You forget. You also forget the first year, the diapers, the bottles, the sleeplessness, all the infant stuff that everyone jokes about because when you’re going through it, it feels like an endless climb up a mountain with no summit. But it does end, or at least it changes enough that at some point you can look back and see the whole climb below, and see that it was worth it.

The first section of the Appalachian Trail south of Baxter State Park in Maine runs for about a hundred miles between the little campground store at Abol Bridge and the town of Monson. It’s the longest stretch of the whole trail that doesn’t cross a paved road or pass any resupply point. It’s called the Hundred Mile Wilderness, although if you live in Maine you know there’s no real wilderness here. The section is criss-crossed by logging roads and passes through the busy Katahdin Ironworks and Jo-Mary Road recreation area. There’s a beach in there that locals drive to with full tailgate barbeque setups, on a hot summer day. But it’s still a long way to hike.

I know this because I hiked it in July of 2020 (A Pretty Weird Time™) and it was a hard hundred miles. The trail is nothing but rocks and roots—imagine putting on a pair of trail runners and then hitting the bottoms of your feet with a ball peen hammer for eight to ten hours every day for a week or so. If you do it southbound, the first half is wet and buggy but pretty flat. Then you climb Whitecap (not to be confused with Sunday River Whitecap or the other Whitecap), and then you come to the Chairbacks.

The Chairbacks are a string of four peaks that don’t look like much on a topo map, but that was the hardest fifteen miles of hiking I’ve ever done.
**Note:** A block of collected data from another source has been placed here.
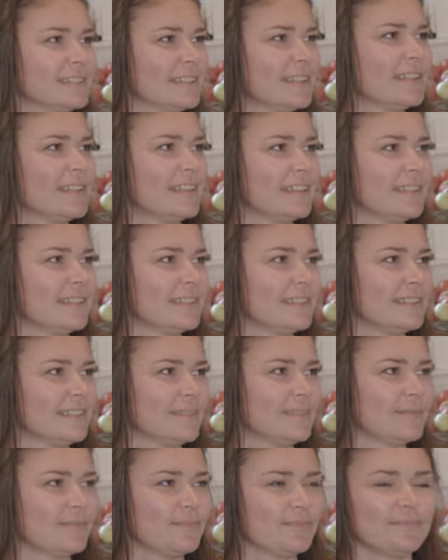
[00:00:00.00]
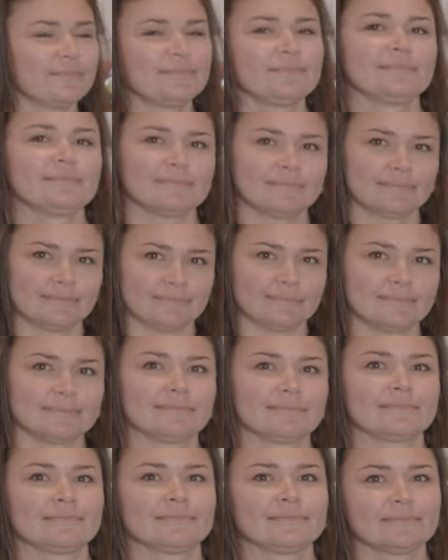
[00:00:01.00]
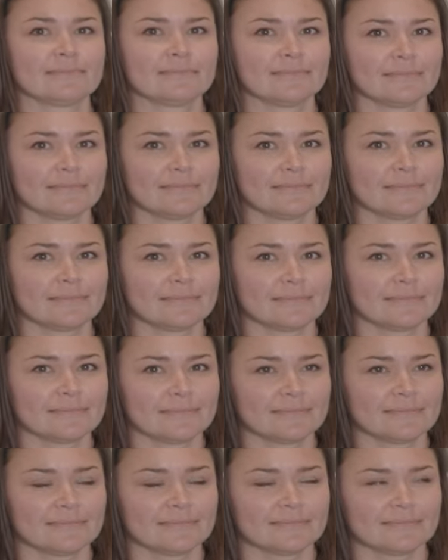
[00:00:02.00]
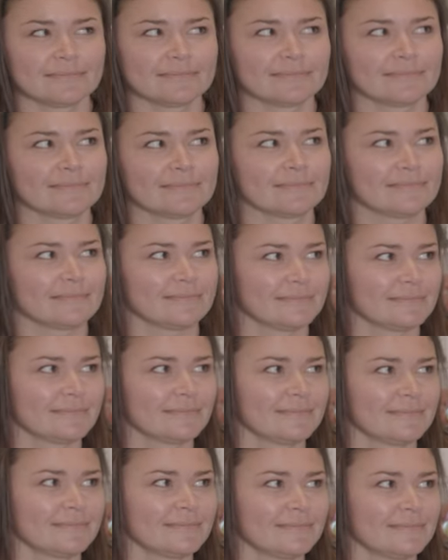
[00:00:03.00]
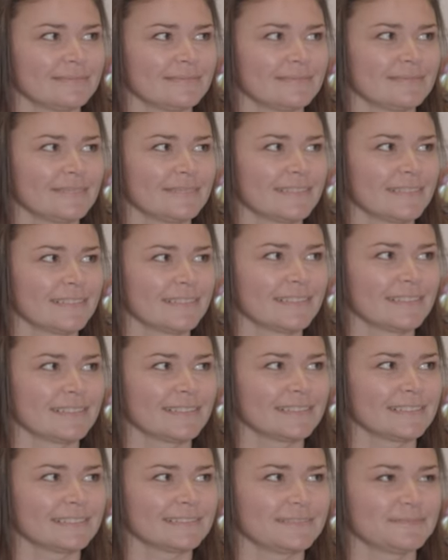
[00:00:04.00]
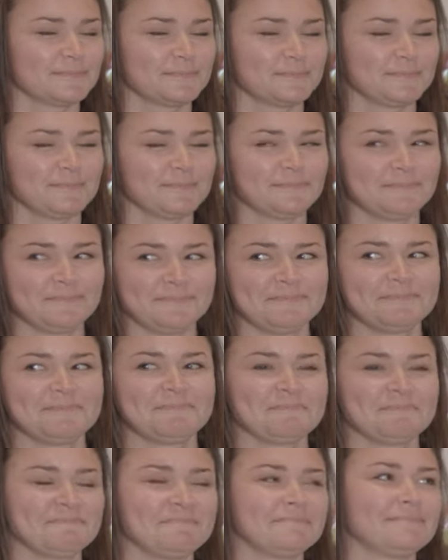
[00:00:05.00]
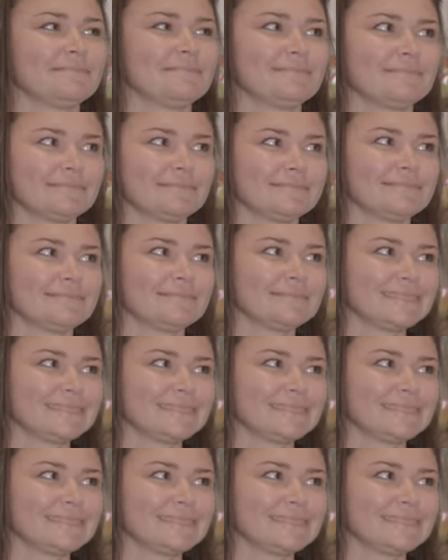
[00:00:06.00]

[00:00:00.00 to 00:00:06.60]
[no speech]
At Cloud Pond I was so exhausted I couldn’t eat dinner, and that night I started shivering so hard I was afraid I had somehow caught Covid. I forced myself to make a cup of hot chocolate and drink it in tiny sips until the shakes subsided and I started to feel some energy returning. The next day one of the through-hikers I was traveling with said he heard me making a hot drink and thought “Man, that guy really knows how to live!” I could only laugh. That hot chocolate was the last idea I had short of “hit the SOS button on my rescue beacon and hope for the best.”

My truck was parked at the trailhead in Monson, and that night at Cloud Pond ended up being my last on trail that trip. The next day my new friends and I covered the sixteen miles to Leeman Brook, where they were stopping. I wanted to get to my truck where I had a comfy mattress and real food, so I begged a few electrolyte drink mix packets and headed off to do the last three miles to the road in the dusk. By this point the skin had been sloughing off the bottoms of my feet for two days, and I was on a rigid schedule of three Advil every four hours just to keep the pain down enough to walk on them. I also didn’t look closely at the drink mix packets, so I didn’t realize until the next day that they were caffeinated. I chugged three of them in two miles. Oops.
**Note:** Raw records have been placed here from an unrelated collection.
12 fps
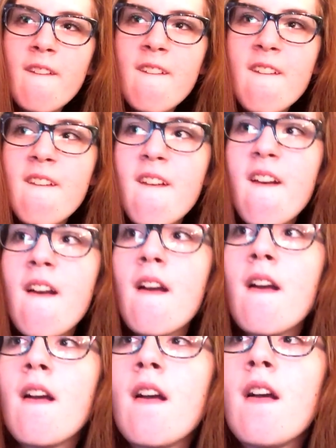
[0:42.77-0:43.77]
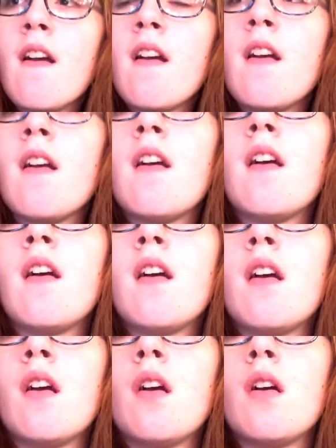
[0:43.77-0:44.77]

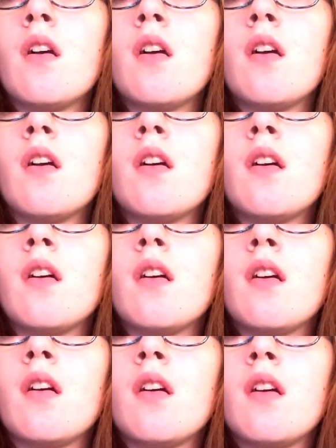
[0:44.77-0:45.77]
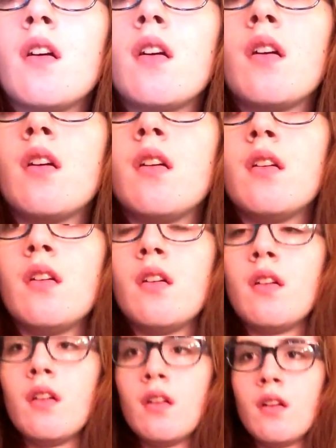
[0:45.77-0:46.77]

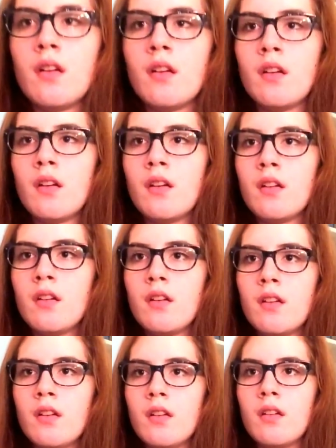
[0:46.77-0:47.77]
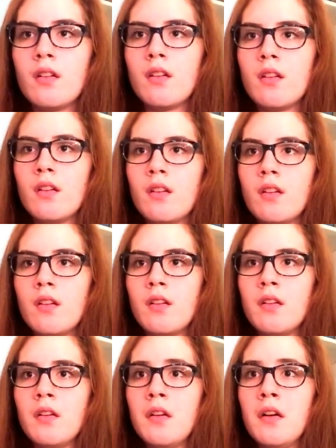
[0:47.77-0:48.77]

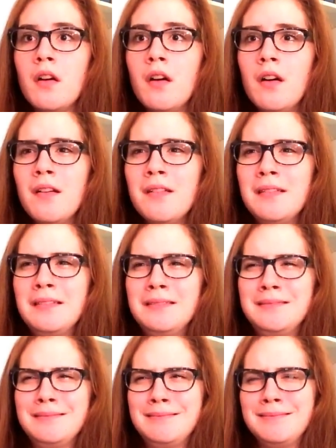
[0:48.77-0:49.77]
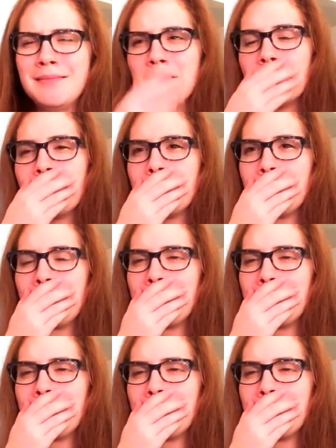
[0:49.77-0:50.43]
(silence)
But that evening, blasting along alone through the pines at hyper-speed, high on Advil and caffeine and the promise of a big pot of spaghetti ahead, I found myself thinking about Mica, who had just come out to us as trans a few months earlier. I could already see how much more comfortable he was now that he didn’t have the burden of pretending to be something he’s not. All I could think about was how proud I am of him for having the courage to be who he is, even when it’s hard. I thought about how much I wished he was there with me so I could tell him that. Did I cry? I was alone, so who can say.
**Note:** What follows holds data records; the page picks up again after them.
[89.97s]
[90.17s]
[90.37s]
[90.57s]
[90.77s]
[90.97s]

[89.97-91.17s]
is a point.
I got to my truck and peeled off my last pair of bloody socks and the filthy layer of leukotape holding my feet together. I re-bandaged them the best I could, and made a pot of spaghetti in the cloud of gnats attracted by my headlamp. I went to sleep thinking “at least I’ll never have to do that again.” But even then I knew I probably would.

In a couple more weeks I will, but this time Mica will be there with me. I can’t wait.